I've had quite a lot of jobs over the last 12 or so years, and more job titles than I can shake a stick at. I've been, from memory:
- Technical Support Operative
- Technical Support Team Leader
- Contractor (descriptive, huh!)
- Network Administrator
- Database Administrator
- Consultant Developer
- Systems Architect
- Database Architect
- Developer (New Technologies)
- Developer (Legacy Systems)
- Manager - Special Projects
- Project Manager
- Business Application Development Manager (my boss and I thought "BAD Manager" was funny)
- IT Manager
- IS Manager
- IT & IS Director
- Senior Systems Analyst
...and there's probably others I've forgotten about. 6 of those were at the same company, and some other companies have managed 2 or 3 each. And yet, despite having had all these job titles myself, I still don't really have any idea what someone who presents a business card with their IT job title on it actually does.
Moreover, my current employer is a relatively small company - we have 14 staff - and yet grosses a reasonable amount (c. £2m/year). We have two IT people, and we do literally everything from writing our upcoming customer portal to interfacing with suppliers I actually thought had died out before I was born (remember XMODEM?!), to plugging in new computers, ordering LAN and WAN connections, configuring routers, switches and hubs... you name it, right down to ordering laser toner cartridges. There's a running joke in the office that if it has a plug on it, it's our responsibility. If it doesn't have a plug on it, it's our responsibility to put one on it. My current title is "Senior Systems Analyst" - I think largely because they had no idea what to call me when I started. And yet I do more, and have more managerial and budgetary control of deadlines, projects, contractors, consultants etc than I did while in charge of development for a Fortune 500 company with 4500 staff.
Titles don't reflect what I do... but they've never really reflected what my staff do either. I've had DBA's who've been expected to know two or three programming language and spend 70% of their week developing. I've had developers who've been expected to administer AD forests, and Network Engineers who are expected to understand stack traces in applications. It's a world gone crazy. :)

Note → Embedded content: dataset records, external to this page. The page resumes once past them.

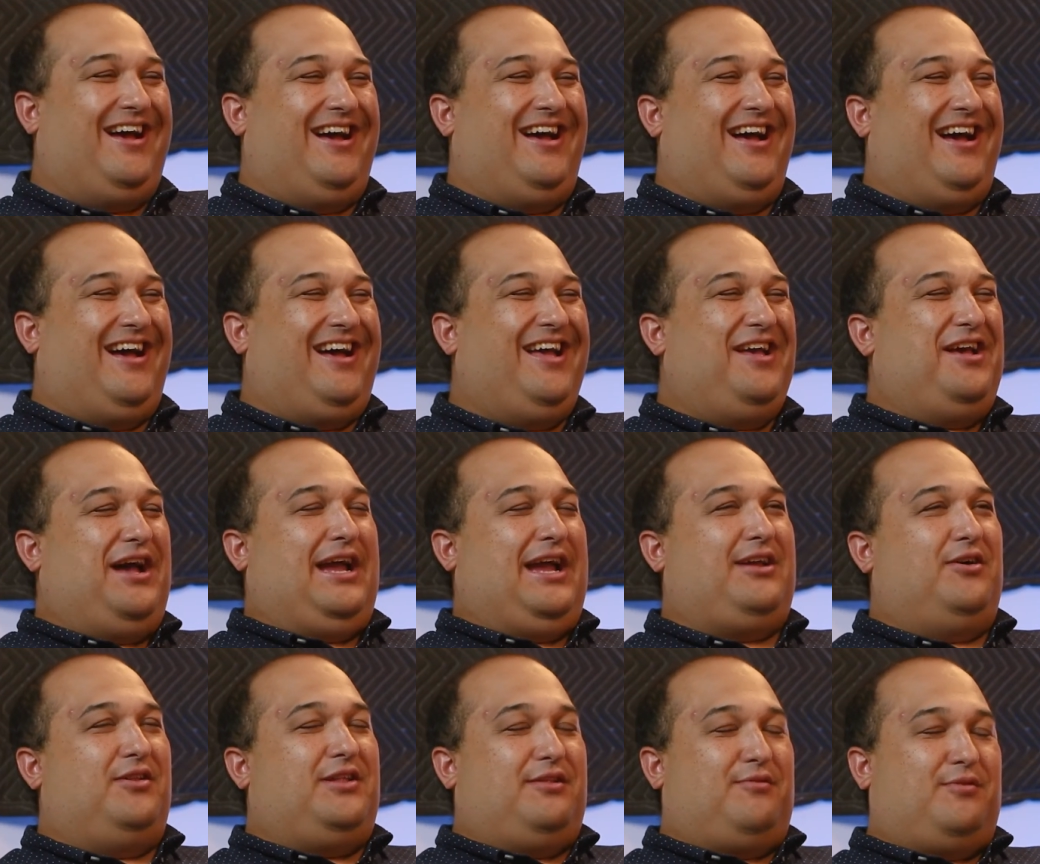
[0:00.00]
I
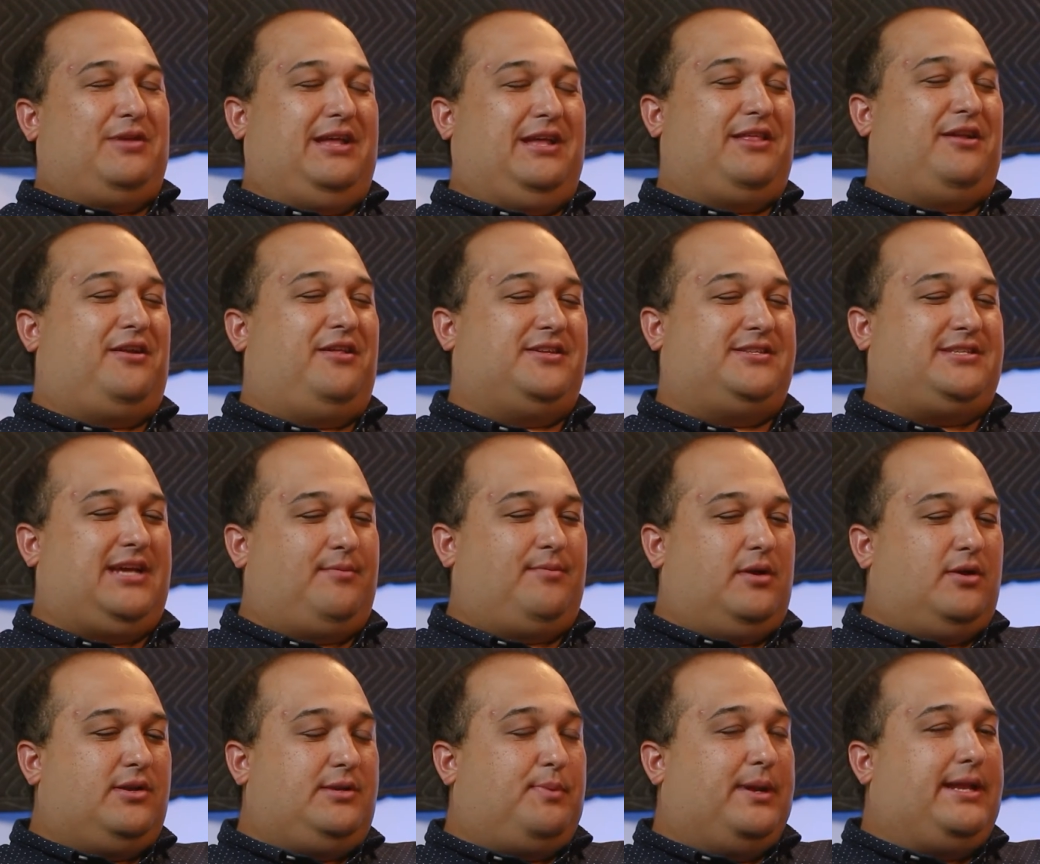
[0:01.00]
go that get that all the time.
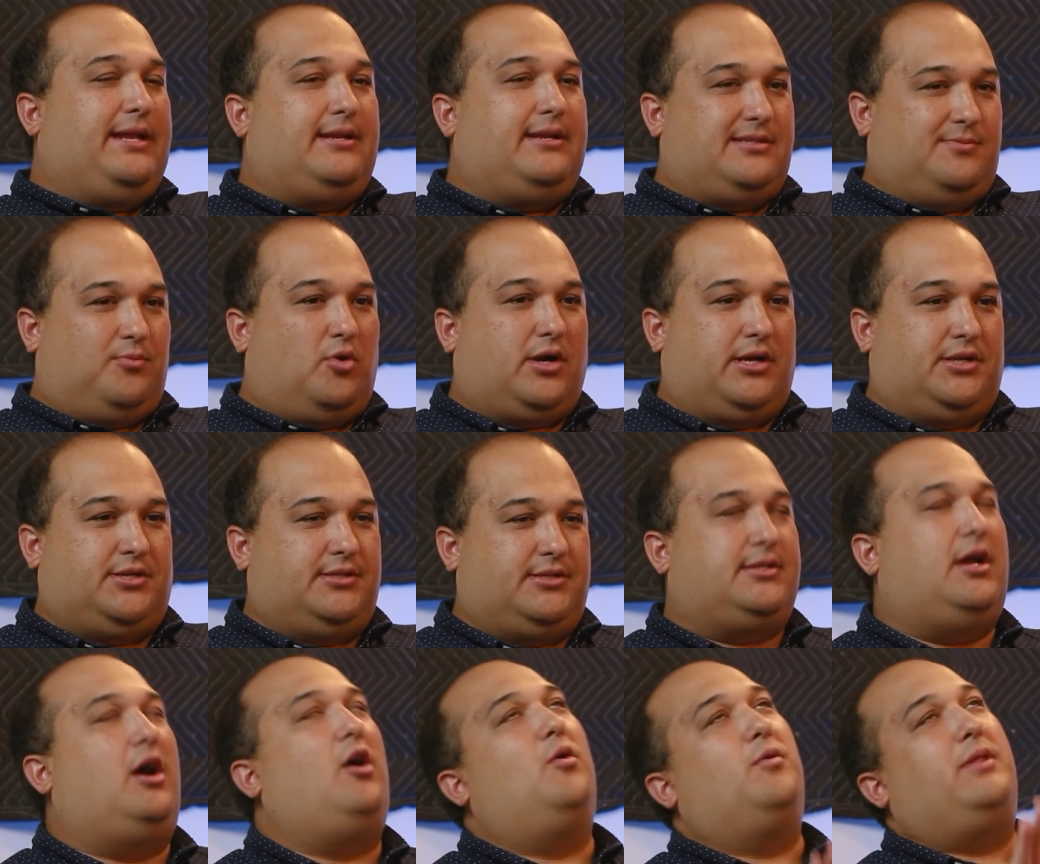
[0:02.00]
Oh, but he does
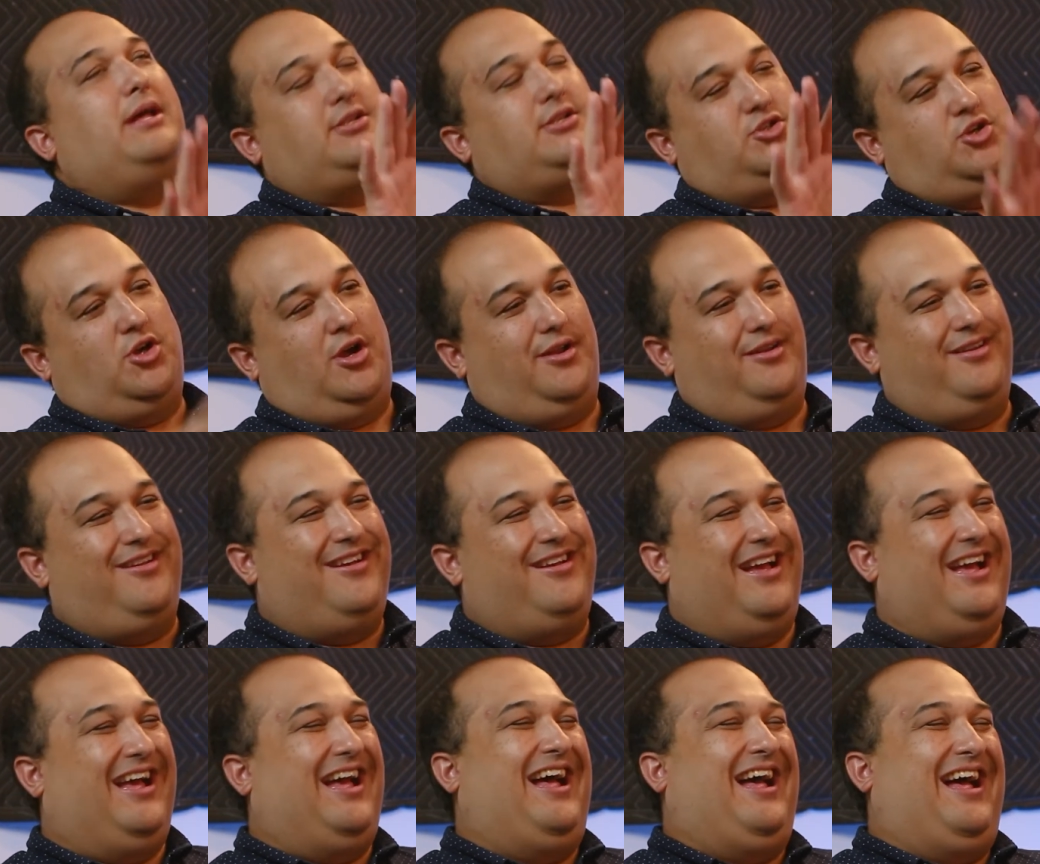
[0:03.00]
mortgages. Oh, that's John.
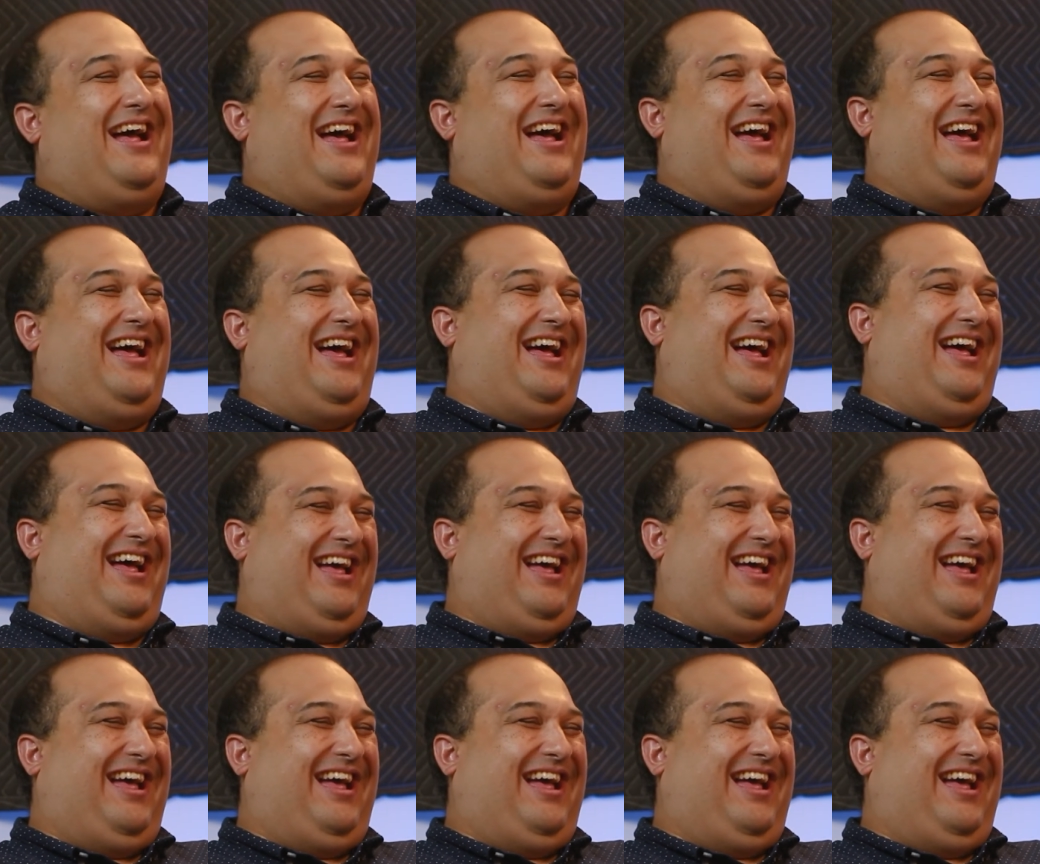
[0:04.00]
Yeah.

As a result, I've kind of reached a point where I don't even bother with them - my cards don't have a title on them, my email signature doesn't, and if asked for a job title now on web forms I generally answer "IT" and leave it at that.
So, here's my question:
What - if any - stock do you guys (and by that I include girls obviously!), as recruiters, employers and employees, put in a job title on a CV or resume? For example, two otherwise identical looking CV's land on your desk, but one candidate lists their job title as "Lead Software Developer" and the other as "Development Manager" - yet both, on the next line, say "Managed a team of 30 developers".